1. The high-strength anti-fatigue elastoplastic damping steel is characterized by comprising the following chemical components in percentage by mass: less than or equal to 30 percent of Mn less than or equal to 40 percent, less than or equal to 6.0 percent and less than or equal to 11.0 percent of Al less than or equal to 0.6 percent and less than or equal to 1.2 percent of C less than or equal to 0.6 percent and less than or equal to 3.0 percent of Si less than or equal to 1.0 percent, less than or equal to 1.0 percent of Cr less than or equal to 1.0 percent, less than or equal to 1.0 percent of Ti less than or equal to 1.0 percent of Nb, less than or equal to 0.15 percent of P, less than or equal to 0.03 percent of S, less than or equal to 0.03 percent of N, and the balance of Fe and unavoidable impurity elements.

2. The high strength fatigue resistant elastoplastic damping steel of claim 1, wherein the microstructure of the elastoplastic damping steel comprises austenite, no more than 10% ferrite by volume fraction, and no more than 10% carbide by volume fraction.

3. The high strength fatigue resistant elastoplastic damping steel of claim 2, wherein the austenite has an average grain size of no more than 250 μιη.

4. The high strength fatigue resistant elastoplastic damping steel of claim 1, wherein the yield strength of the elastoplastic damping steel is > 420MPa; under the cyclic stretching-compressing loading condition, when the strain amplitude, the strain ratio and the loading frequency are respectively 1%, -1.0 and 0.1-0.2 Hz, the room temperature fatigue life of the elastoplastic damping steel is more than 2000 weeks.

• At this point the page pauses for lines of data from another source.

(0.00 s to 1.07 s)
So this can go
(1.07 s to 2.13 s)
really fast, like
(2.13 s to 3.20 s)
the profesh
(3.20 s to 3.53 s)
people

5. The high strength anti-fatigue elastoplastic damping steel according to any of claims 1-4, wherein the high strength anti-fatigue elastoplastic damping steel comprises the following chemical components in mass percent: less than or equal to 30 percent of Mn less than or equal to 38.8 percent, less than or equal to 6.0 percent of Al less than or equal to 10.0 percent, less than or equal to 0.6 percent of C less than or equal to 0.88 percent, less than or equal to 0.62 percent of Si less than or equal to 1.50 percent, less than or equal to 1.1 percent of Cr less than or equal to 2.3 percent, less than or equal to 0.2 percent of Ti less than or equal to 0.5 percent of Nb, less than or equal to 0.5 percent of V, less than or equal to 0.15 percent of P, less than or equal to 0.03 percent of S, less than or equal to 0.03 percent of N, and the balance of Fe and unavoidable impurity elements.

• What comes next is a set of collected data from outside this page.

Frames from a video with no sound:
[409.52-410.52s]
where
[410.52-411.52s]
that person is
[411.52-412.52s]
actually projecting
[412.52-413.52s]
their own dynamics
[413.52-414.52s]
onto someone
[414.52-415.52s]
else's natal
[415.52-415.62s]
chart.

6. The high-strength anti-fatigue elastoplastic damping steel according to claim 5, wherein the high-strength anti-fatigue elastoplastic damping steel comprises the following chemical components in percentage by mass: less than or equal to 30 percent of Mn less than or equal to 37.3 percent, less than or equal to 7.8 percent of Al less than or equal to 10.0 percent, less than or equal to 0.76 percent of C less than or equal to 0.88 percent, less than or equal to 0.62 percent of Si less than or equal to 1.50 percent, less than or equal to 1.1 percent of Cr less than or equal to 2.3 percent, less than or equal to 0.15 percent of P less than or equal to 0.03 percent of S, less than or equal to 0.03 percent of N, and the balance of Fe and unavoidable impurity elements.

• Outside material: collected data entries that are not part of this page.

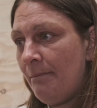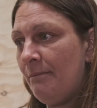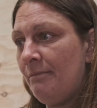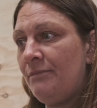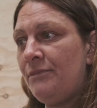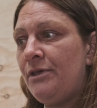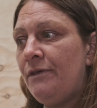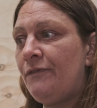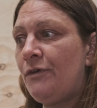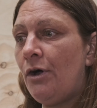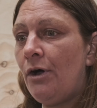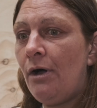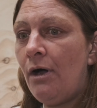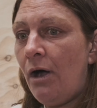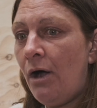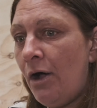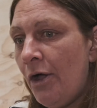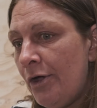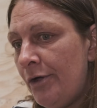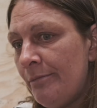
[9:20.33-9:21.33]
You've got
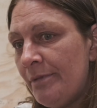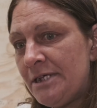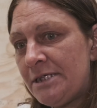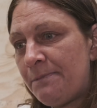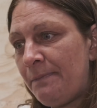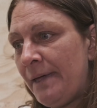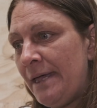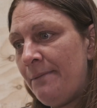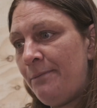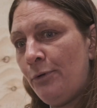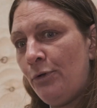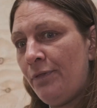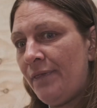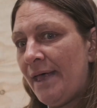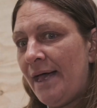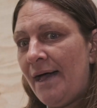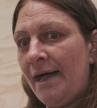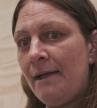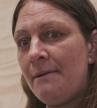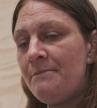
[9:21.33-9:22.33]
homeless people
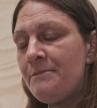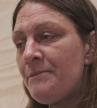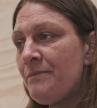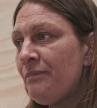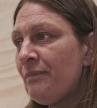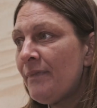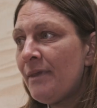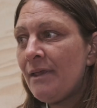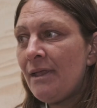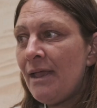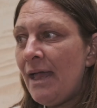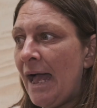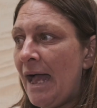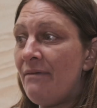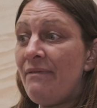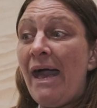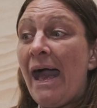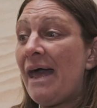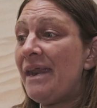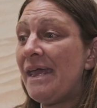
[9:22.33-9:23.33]
that
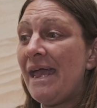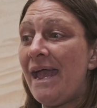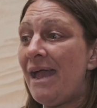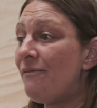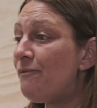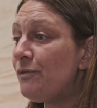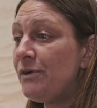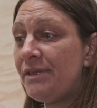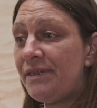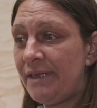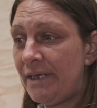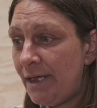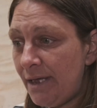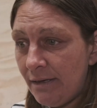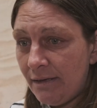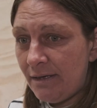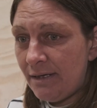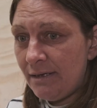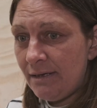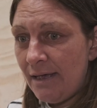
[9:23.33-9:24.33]
have had everything
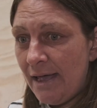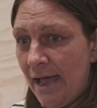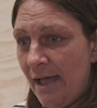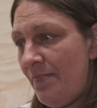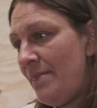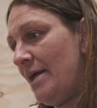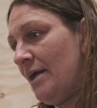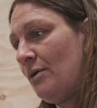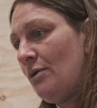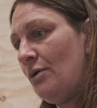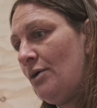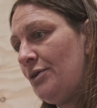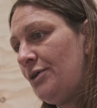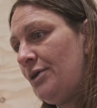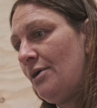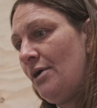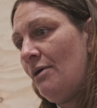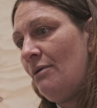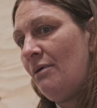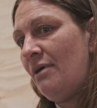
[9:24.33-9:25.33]
and then gone, you
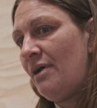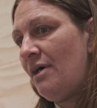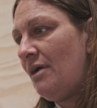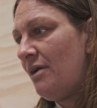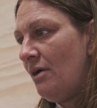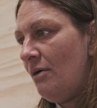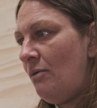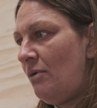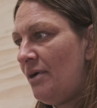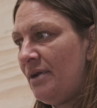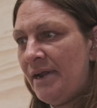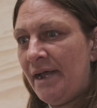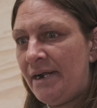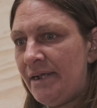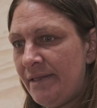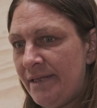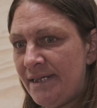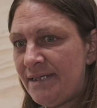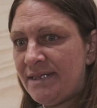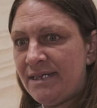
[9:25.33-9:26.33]
know what, I don't want none
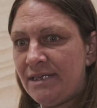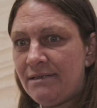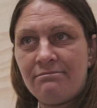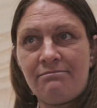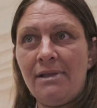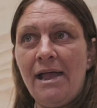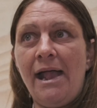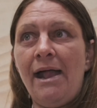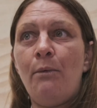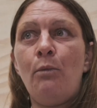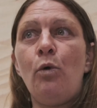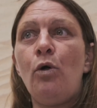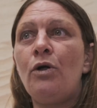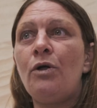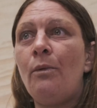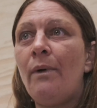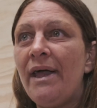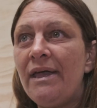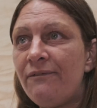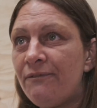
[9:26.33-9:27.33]
of this, and walk
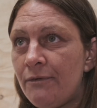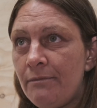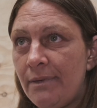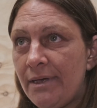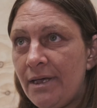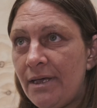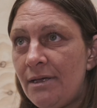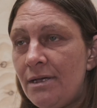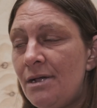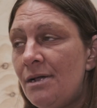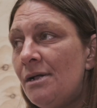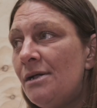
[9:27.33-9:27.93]
away from it.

7. A method for manufacturing a high strength anti-fatigue elastoplastic damping steel according to any of claims 1-4, comprising the steps of:

2) Hot rolling

3) Annealing after hot rolling

8. The method for producing high-strength fatigue-resistant elastoplastic damping steel according to claim 7, wherein the soaking temperature is 900-1000 ℃ and the soaking time is 1.0-1.5 h at the time of annealing after hot rolling.

9. A method for manufacturing a high strength anti-fatigue elastoplastic damping steel according to any of claims 1-4, comprising the steps of:

2) Hot rolling

3) Solid solution and aging heat treatment

10. The use of a high strength anti-fatigue elastoplastic damping steel according to any of claims 1-4 for manufacturing damping units or steel dampers for shock absorption and insulation of buildings and bridges.